I’m particularly taken with materials that upend our expectations. Based on our long experience with materials, we anticipate them behaving a certain way. We have similar presumptions about the way that materials are used, and this situation is exacerbated by the mass production of objects and homogenization of places.
Examples of material innovation that have caught my eye include Wang Shu’s use of the wapan tiling method in the Ningbo Historical Museum facade, or Benedetta Tagliabue’s use of hand-woven straw mats over the complex curtain wall of the 2010 Spain pavilion.
In what area do you feel there’s the most innovation currently?
Biomimicry, bio-inspired design, bio-engineering—this trajectory is developing strongly within multiple disciplines, and we’re just beginning to understand the ways in which to emulate natural systems and processes in human-made technologies.
Where could there be more innovation?
Deep integration in design. What we call integrated design is really just a process management practice that ensures minimal errors.
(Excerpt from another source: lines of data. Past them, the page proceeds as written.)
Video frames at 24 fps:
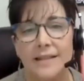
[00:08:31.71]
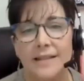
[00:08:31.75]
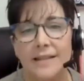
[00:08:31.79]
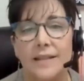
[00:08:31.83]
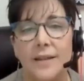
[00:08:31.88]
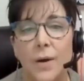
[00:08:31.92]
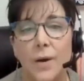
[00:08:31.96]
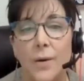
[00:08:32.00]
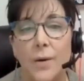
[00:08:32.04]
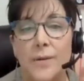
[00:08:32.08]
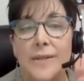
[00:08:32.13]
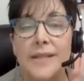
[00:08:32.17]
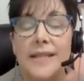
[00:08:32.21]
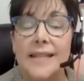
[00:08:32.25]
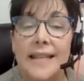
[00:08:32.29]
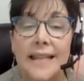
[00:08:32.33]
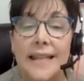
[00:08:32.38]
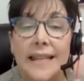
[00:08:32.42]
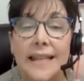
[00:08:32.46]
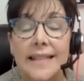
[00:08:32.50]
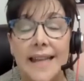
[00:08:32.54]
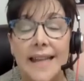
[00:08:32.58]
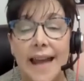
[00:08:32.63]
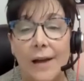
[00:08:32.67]
So
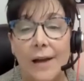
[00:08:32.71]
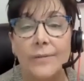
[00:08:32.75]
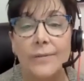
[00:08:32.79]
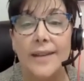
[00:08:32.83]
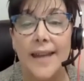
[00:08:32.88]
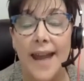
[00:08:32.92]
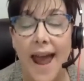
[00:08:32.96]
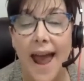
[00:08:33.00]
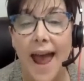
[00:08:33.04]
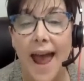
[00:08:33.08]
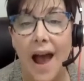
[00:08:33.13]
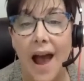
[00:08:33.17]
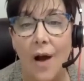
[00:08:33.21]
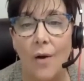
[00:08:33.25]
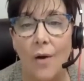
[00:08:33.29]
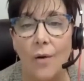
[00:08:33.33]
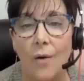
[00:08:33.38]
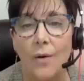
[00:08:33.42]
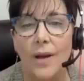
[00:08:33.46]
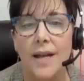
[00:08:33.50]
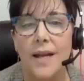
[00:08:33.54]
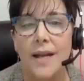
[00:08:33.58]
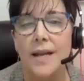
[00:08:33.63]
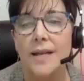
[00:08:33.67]
sitting down now
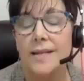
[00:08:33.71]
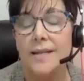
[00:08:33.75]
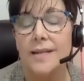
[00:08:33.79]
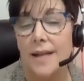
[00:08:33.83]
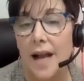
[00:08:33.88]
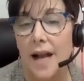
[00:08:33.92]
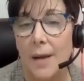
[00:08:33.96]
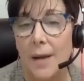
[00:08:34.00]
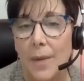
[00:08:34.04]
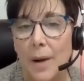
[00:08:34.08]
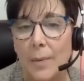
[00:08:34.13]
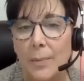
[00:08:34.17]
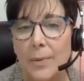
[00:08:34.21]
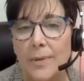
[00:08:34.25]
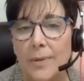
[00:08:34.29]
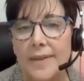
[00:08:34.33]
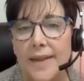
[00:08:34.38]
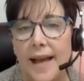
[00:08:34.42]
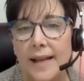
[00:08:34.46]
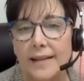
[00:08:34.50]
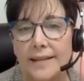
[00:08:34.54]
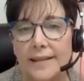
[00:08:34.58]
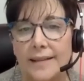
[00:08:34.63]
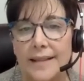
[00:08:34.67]
to come up with
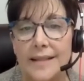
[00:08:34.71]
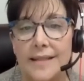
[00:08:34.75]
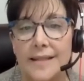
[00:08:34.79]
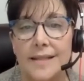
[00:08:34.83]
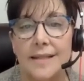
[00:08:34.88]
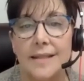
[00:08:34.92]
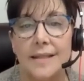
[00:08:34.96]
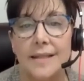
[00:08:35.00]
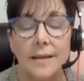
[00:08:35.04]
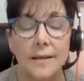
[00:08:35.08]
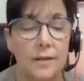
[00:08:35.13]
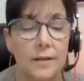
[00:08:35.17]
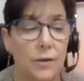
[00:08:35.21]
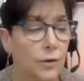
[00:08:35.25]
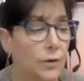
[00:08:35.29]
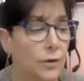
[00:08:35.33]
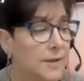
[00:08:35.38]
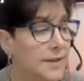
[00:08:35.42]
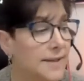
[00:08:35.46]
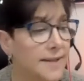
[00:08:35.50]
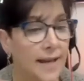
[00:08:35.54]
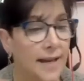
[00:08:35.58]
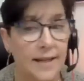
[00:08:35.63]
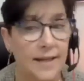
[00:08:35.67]
that list, you could
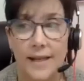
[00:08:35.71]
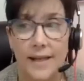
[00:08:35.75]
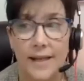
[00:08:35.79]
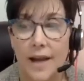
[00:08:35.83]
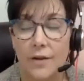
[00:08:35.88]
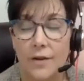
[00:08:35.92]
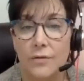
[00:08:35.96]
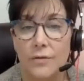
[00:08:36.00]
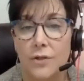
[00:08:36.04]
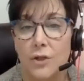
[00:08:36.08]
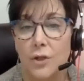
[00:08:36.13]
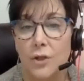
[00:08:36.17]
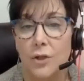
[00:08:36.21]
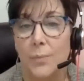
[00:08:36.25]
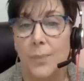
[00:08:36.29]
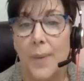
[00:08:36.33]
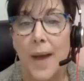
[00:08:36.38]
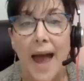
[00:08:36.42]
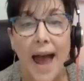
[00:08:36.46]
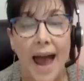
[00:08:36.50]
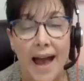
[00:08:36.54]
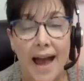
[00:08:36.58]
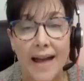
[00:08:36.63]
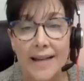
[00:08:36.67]
send it out to
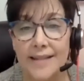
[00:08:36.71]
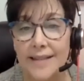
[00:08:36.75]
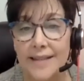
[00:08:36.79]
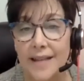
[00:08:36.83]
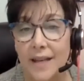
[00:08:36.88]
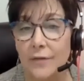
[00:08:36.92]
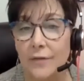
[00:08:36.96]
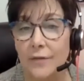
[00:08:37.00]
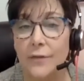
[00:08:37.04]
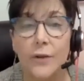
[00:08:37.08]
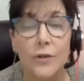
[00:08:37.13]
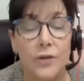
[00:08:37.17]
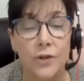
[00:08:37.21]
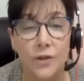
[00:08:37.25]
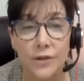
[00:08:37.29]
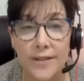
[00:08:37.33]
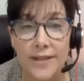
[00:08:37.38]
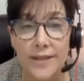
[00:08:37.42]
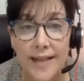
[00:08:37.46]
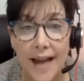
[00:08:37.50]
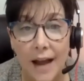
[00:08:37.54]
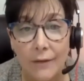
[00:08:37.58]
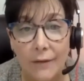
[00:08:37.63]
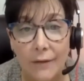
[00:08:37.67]
past and future
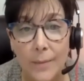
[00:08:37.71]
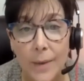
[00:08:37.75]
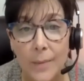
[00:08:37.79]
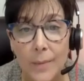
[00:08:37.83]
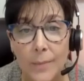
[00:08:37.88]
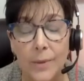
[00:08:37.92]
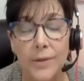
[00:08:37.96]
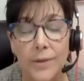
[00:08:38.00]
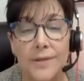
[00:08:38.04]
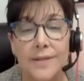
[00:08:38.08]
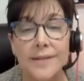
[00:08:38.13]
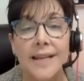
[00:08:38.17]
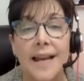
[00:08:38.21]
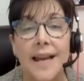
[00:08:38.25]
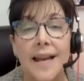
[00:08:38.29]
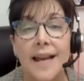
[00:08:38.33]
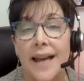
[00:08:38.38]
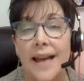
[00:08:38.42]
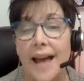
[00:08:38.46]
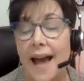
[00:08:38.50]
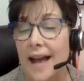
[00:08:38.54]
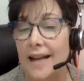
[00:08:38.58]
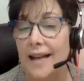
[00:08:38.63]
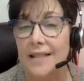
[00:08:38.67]
staff members,
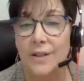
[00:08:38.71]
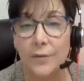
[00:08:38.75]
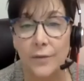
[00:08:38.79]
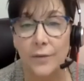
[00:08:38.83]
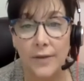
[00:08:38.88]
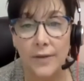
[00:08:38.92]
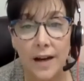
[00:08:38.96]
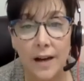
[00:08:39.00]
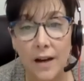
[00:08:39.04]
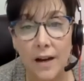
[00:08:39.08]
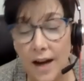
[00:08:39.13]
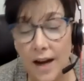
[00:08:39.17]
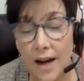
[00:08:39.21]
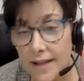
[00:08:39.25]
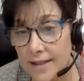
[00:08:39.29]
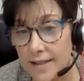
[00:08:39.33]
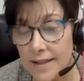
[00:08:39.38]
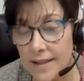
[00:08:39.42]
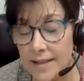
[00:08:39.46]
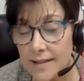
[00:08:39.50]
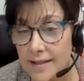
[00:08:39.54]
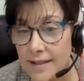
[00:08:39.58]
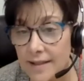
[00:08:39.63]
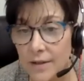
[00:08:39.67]
ask for their
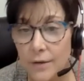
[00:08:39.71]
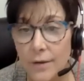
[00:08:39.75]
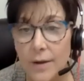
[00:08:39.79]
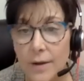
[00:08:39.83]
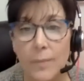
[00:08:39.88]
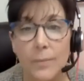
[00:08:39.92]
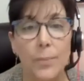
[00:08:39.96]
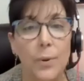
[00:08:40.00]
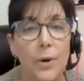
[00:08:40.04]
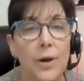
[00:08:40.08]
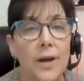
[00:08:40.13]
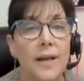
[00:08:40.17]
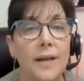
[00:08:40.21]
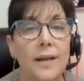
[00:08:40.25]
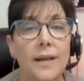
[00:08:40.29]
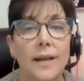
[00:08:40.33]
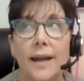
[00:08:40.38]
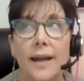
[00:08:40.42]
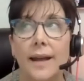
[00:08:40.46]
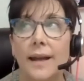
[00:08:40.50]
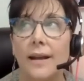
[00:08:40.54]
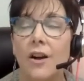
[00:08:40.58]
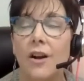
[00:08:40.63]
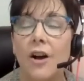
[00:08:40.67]
ideas and their input,
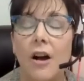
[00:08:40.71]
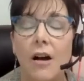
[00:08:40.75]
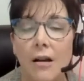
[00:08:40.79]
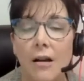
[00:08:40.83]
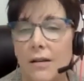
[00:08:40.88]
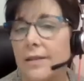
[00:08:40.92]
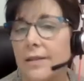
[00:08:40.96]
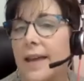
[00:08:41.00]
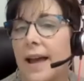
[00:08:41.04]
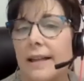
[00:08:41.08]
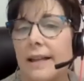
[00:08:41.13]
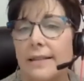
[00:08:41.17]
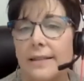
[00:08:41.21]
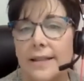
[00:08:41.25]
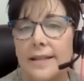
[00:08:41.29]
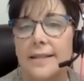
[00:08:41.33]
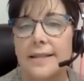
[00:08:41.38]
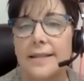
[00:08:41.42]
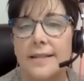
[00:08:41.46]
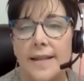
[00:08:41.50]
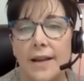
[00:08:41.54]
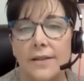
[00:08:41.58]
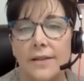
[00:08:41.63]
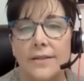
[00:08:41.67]
and call that
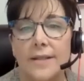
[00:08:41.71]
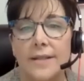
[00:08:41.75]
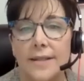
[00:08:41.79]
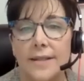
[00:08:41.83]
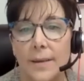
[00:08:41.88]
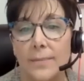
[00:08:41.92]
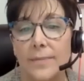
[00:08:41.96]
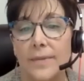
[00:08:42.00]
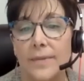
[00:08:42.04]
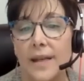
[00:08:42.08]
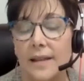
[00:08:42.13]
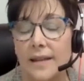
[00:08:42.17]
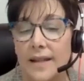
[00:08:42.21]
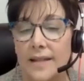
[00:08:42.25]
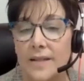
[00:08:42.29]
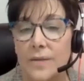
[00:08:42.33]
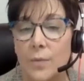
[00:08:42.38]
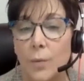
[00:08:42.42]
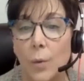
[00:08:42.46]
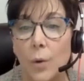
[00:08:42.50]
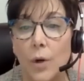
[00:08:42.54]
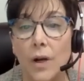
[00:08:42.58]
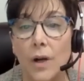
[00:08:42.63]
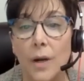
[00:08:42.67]
list down to something that's
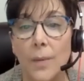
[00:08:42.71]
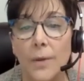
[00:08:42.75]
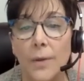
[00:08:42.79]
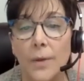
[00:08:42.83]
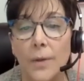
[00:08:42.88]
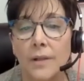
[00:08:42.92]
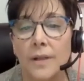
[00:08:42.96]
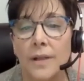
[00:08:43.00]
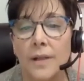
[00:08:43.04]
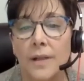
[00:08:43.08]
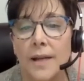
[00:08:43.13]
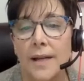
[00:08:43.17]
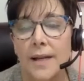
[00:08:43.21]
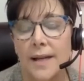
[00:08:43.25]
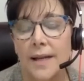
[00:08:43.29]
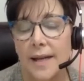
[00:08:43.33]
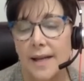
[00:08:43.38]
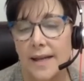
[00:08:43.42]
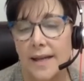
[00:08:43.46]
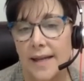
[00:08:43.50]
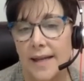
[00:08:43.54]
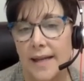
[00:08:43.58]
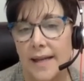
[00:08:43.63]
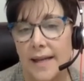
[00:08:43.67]
workable,
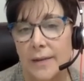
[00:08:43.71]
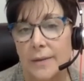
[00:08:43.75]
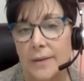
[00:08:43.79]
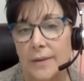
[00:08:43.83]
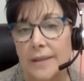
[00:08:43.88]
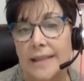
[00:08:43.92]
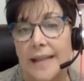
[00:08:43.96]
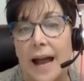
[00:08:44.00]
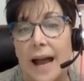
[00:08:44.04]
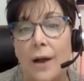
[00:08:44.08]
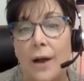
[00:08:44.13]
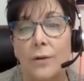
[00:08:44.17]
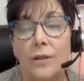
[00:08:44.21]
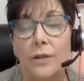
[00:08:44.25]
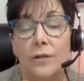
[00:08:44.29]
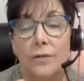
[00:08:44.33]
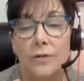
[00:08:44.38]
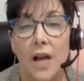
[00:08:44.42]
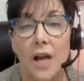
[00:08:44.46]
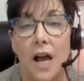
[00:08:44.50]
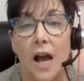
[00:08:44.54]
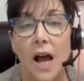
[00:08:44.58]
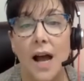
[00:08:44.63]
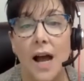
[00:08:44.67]
that will allow you
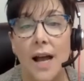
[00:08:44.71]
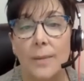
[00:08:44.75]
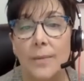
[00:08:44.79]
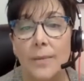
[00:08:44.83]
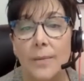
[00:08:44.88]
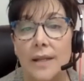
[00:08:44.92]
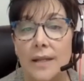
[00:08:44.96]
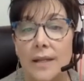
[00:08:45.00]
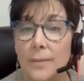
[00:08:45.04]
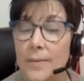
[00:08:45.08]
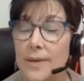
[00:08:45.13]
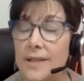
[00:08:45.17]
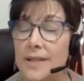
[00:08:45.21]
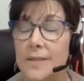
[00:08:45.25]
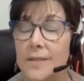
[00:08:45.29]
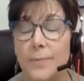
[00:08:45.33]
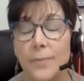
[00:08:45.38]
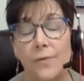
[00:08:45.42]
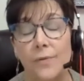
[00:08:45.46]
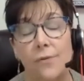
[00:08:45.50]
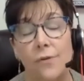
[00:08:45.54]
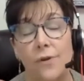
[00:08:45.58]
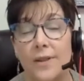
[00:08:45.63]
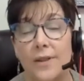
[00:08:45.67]
time in the months
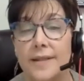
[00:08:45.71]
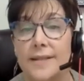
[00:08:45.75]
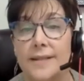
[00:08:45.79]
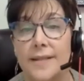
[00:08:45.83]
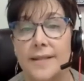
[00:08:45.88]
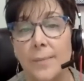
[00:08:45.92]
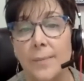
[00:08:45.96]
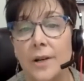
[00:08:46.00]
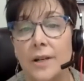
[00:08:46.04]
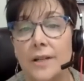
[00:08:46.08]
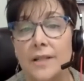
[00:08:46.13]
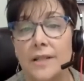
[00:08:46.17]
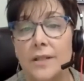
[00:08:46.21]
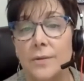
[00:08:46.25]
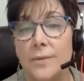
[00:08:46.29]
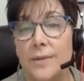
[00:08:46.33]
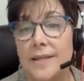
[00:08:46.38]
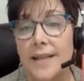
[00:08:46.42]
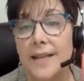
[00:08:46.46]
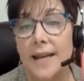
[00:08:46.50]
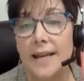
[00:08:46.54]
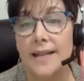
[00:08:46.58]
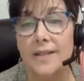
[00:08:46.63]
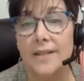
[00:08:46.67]
before the summer to
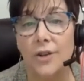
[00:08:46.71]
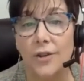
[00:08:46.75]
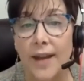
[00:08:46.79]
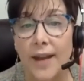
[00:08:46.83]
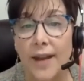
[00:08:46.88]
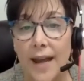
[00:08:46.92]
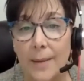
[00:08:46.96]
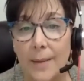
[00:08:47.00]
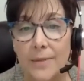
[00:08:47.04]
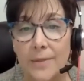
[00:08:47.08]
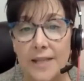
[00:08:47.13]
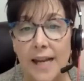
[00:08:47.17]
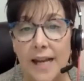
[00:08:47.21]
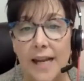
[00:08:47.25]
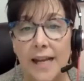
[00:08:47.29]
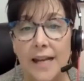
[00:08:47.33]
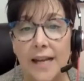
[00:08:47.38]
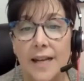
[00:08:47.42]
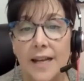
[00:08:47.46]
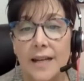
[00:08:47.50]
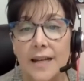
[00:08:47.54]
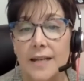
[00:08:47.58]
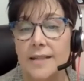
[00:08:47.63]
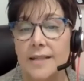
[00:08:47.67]
assess your camp day,
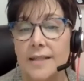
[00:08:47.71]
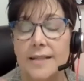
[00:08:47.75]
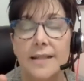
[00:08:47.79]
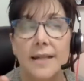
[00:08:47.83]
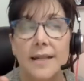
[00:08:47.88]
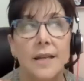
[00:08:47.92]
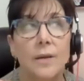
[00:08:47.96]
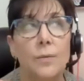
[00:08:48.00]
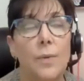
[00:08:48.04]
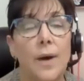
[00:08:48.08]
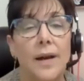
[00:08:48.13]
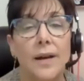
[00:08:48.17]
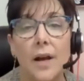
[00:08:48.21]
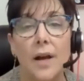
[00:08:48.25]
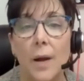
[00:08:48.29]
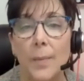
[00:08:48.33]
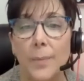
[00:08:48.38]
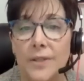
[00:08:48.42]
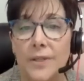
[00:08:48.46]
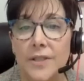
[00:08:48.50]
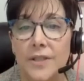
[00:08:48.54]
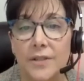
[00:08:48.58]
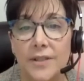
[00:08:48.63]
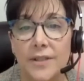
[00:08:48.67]
see what
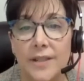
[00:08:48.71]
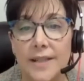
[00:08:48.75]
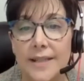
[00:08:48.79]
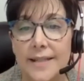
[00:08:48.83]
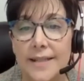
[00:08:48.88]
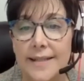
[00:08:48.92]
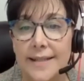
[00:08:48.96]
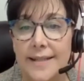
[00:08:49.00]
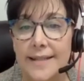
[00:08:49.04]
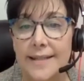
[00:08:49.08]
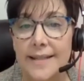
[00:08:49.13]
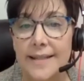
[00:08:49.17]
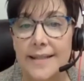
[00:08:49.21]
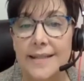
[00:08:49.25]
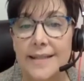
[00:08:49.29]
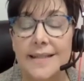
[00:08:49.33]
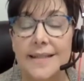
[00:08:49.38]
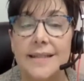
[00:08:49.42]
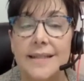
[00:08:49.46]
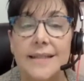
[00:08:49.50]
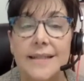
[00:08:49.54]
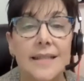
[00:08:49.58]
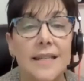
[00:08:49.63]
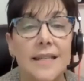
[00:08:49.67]
opportunities exist
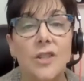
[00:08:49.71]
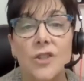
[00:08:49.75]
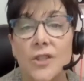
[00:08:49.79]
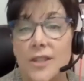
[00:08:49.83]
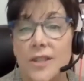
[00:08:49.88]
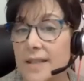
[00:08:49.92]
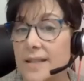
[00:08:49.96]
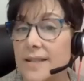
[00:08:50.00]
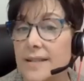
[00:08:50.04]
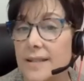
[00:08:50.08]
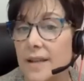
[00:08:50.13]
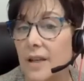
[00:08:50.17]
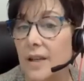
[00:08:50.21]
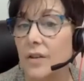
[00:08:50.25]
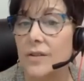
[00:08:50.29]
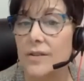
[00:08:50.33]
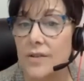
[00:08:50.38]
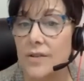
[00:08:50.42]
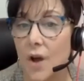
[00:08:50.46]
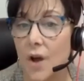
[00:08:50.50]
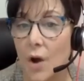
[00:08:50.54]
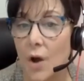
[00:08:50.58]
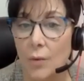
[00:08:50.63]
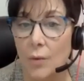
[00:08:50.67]
to teach these
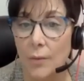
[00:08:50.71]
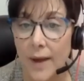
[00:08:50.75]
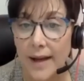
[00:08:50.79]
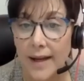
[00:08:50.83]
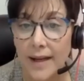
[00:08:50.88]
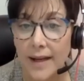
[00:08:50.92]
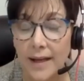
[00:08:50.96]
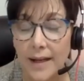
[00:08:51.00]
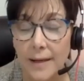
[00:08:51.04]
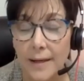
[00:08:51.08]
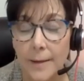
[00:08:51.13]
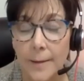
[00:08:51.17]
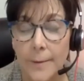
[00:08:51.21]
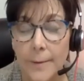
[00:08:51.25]
skills already,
The parts still remain discrete, fabricated by different trades with varied expertise.
Deep integration is what great architects practice when they synthesize the complex mess of products and assemblies that make up buildings into a simple yet powerful whole. Achieving this outcome is actually difficult, and considered beyond the requirements for standard practice—yet why should it be? If manufacturers understood more about the other parts of a building that their own materials affect, they might be able to offer more innovative products with increased interoperability.
What are some of the most compelling sustainable materials being developed these days?
Materials that are born versus made. In other words, materials that are grown renewably versus manufactured in a conventional way that involves considerable energy, pressure, and processing.
How do we reconcile sustainability with new materials that, while technologically advanced, may not because of manufacturing methods or materials, be in fact sustainable choices?
Sustainability keeps us honest. Like any other good cause, it can be abused or misunderstood (e.g., greenwashing). However, sustainability forces us to face the tough realities about toxins, greenhouse gas production, water consumption, fossil fuel depletion, environmental overburden, etc.
In terms of new materials, sustainability offers a means for constant improvement. No material is a fixed, in changeable entity, but rather may be considered a territory for experimentation and change. Therefore, the reconciliation you ask about is continually happening as scientists discover better chemical compositions and manufacturers retool their existing processes.
When’s the next Transmaterial due out?
I’ve focused my efforts beyond transformative materials to transformative material applications. In other words, I’m interested now in how we use new materials, as well as how we can create new uses for existing materials. That said, I have written two books since Transmaterial 3, which are Matter in the Floating World and Material Strategies. Both of these books attempt to illustrate methods of innovation in material applications. I still update the website transmaterial.net, however, which has many products not found in the books.